All lines in the records below with the word "second" must be returned.

[Dataset entries]
+ + + +

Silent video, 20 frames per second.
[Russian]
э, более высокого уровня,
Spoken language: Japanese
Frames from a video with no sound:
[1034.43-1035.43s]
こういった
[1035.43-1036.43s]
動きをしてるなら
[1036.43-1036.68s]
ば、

+ + + +

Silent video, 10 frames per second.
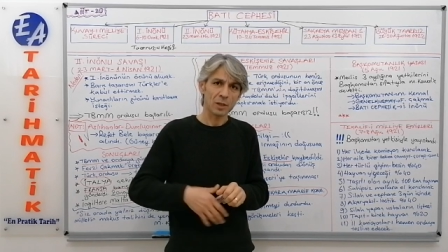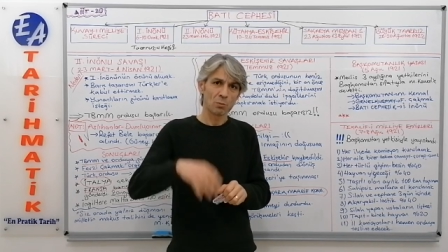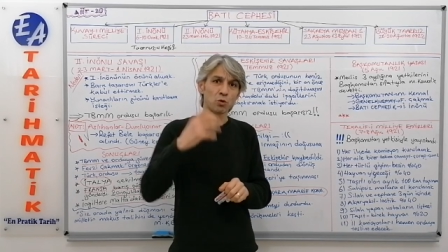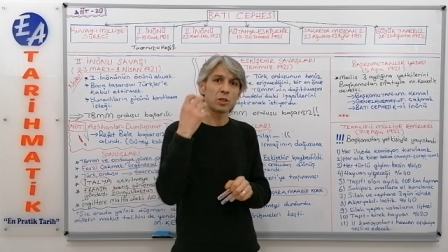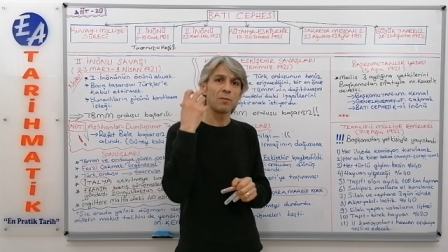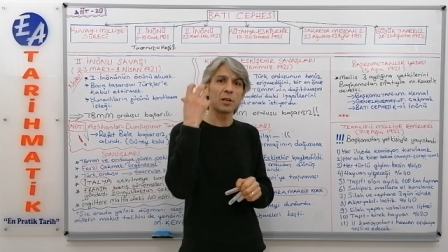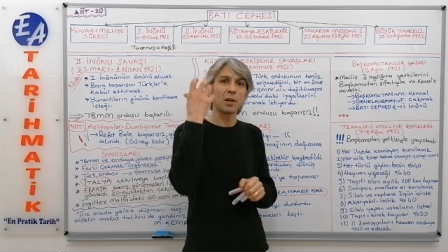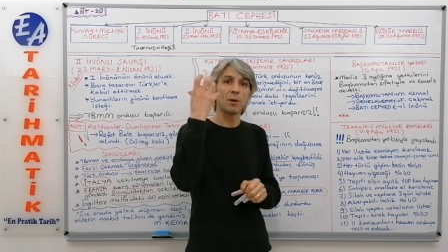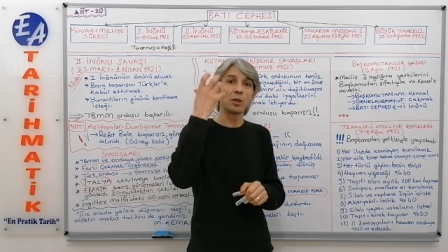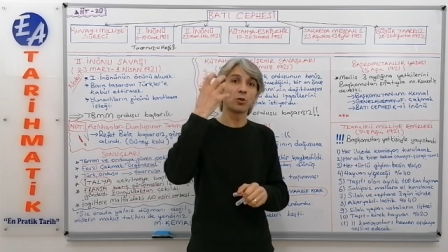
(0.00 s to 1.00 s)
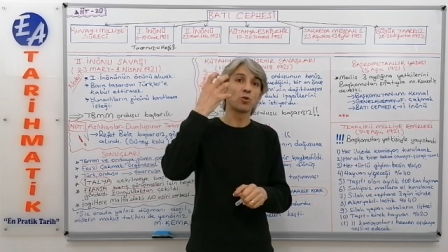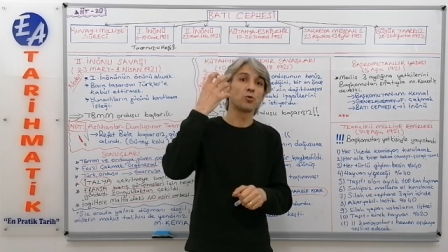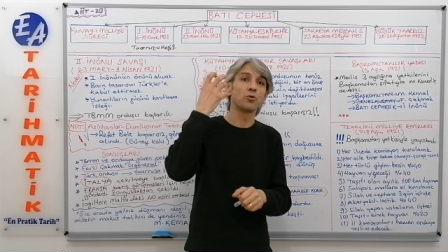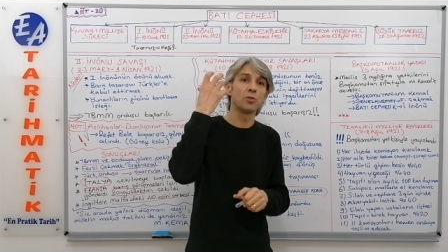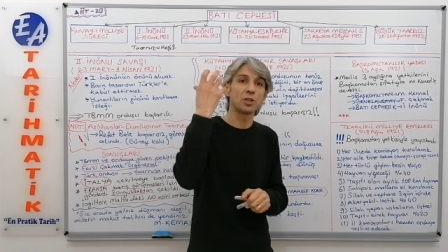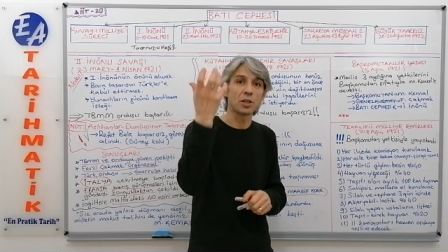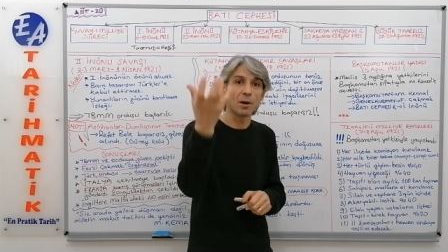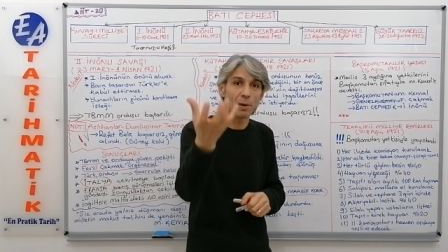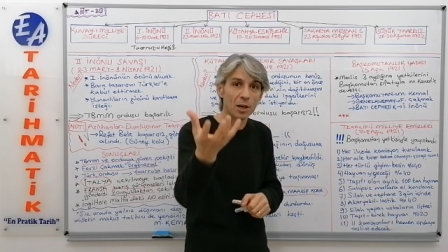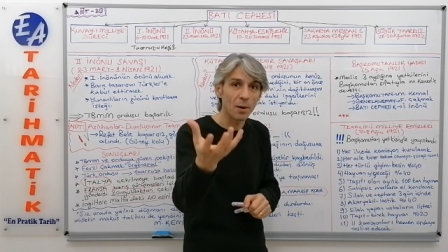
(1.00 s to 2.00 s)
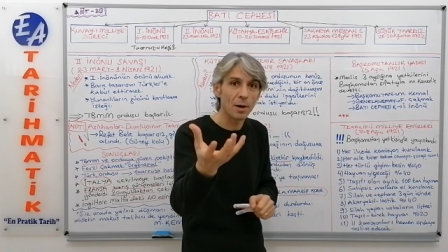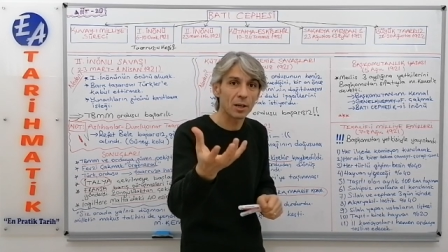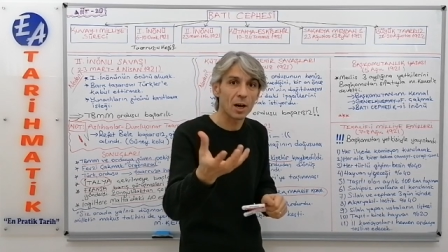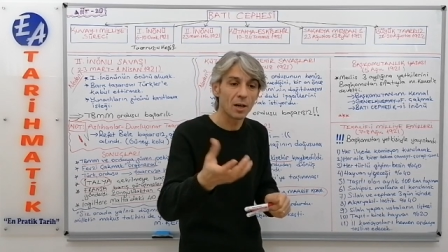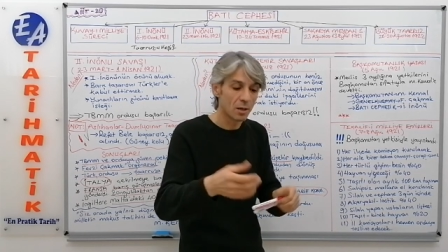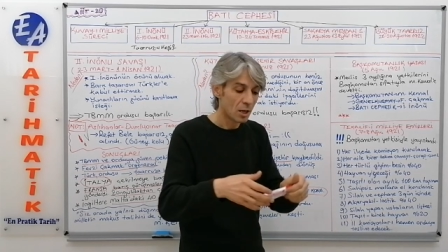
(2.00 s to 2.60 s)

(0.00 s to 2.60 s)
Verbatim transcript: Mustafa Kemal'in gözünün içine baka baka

+ + + +

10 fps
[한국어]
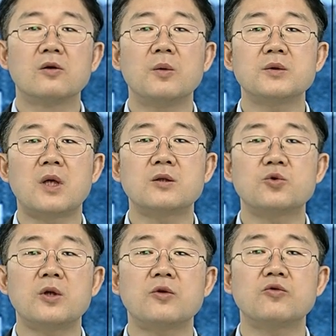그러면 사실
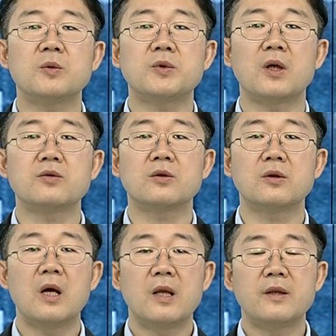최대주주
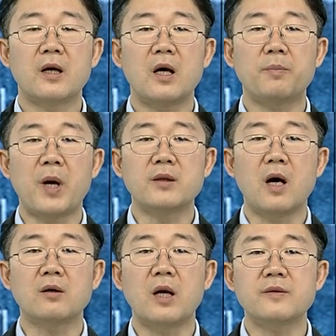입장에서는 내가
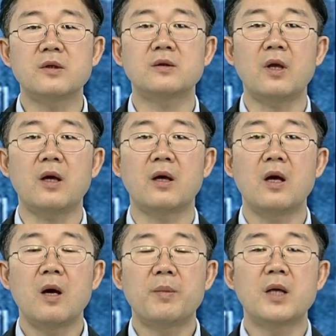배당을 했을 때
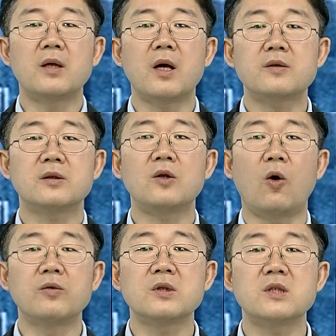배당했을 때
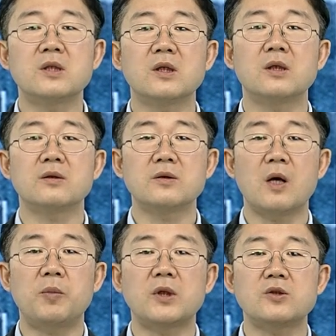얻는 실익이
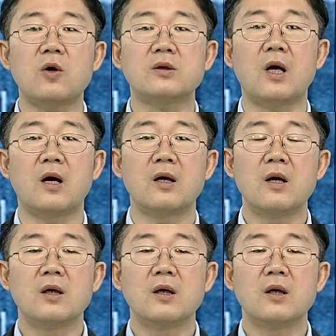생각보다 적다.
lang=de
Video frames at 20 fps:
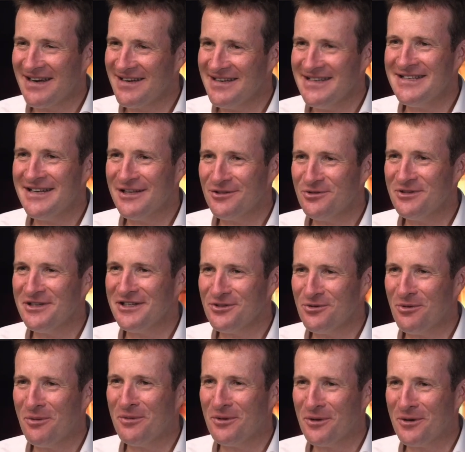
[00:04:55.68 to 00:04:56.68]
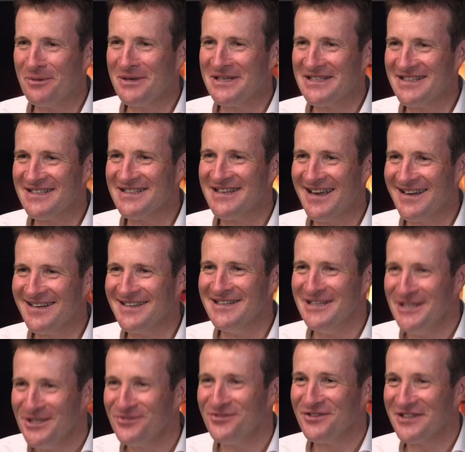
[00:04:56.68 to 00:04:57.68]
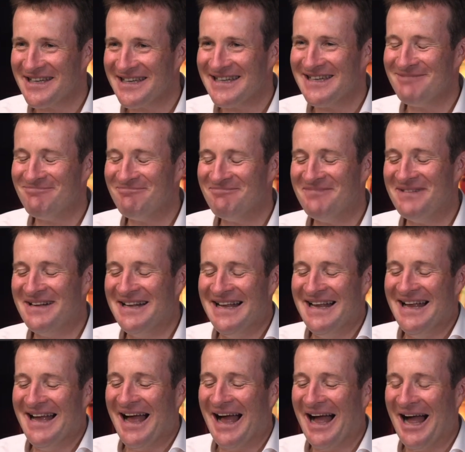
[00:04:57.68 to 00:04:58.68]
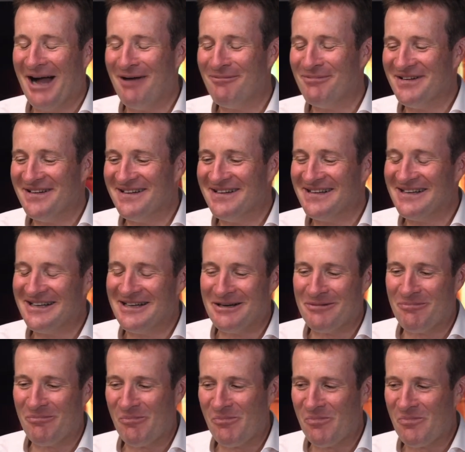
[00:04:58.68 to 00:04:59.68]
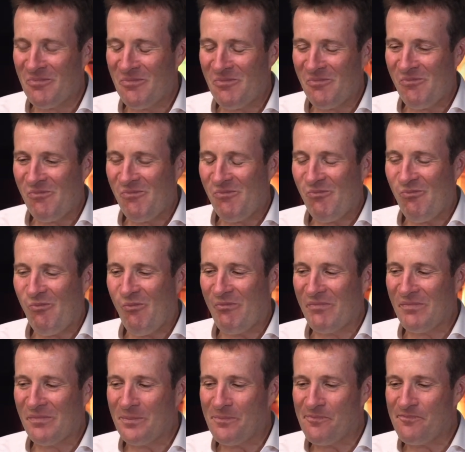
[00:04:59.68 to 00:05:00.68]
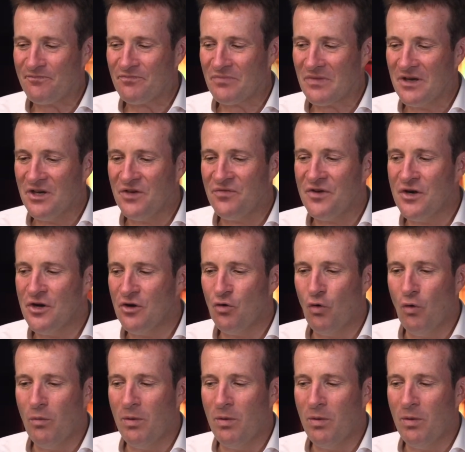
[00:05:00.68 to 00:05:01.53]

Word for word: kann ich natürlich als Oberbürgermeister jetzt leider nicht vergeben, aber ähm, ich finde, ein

+ + + +

> **ANSWER AREA**
Silent video, 20 frames per second.
Silent video, 10 frames per second.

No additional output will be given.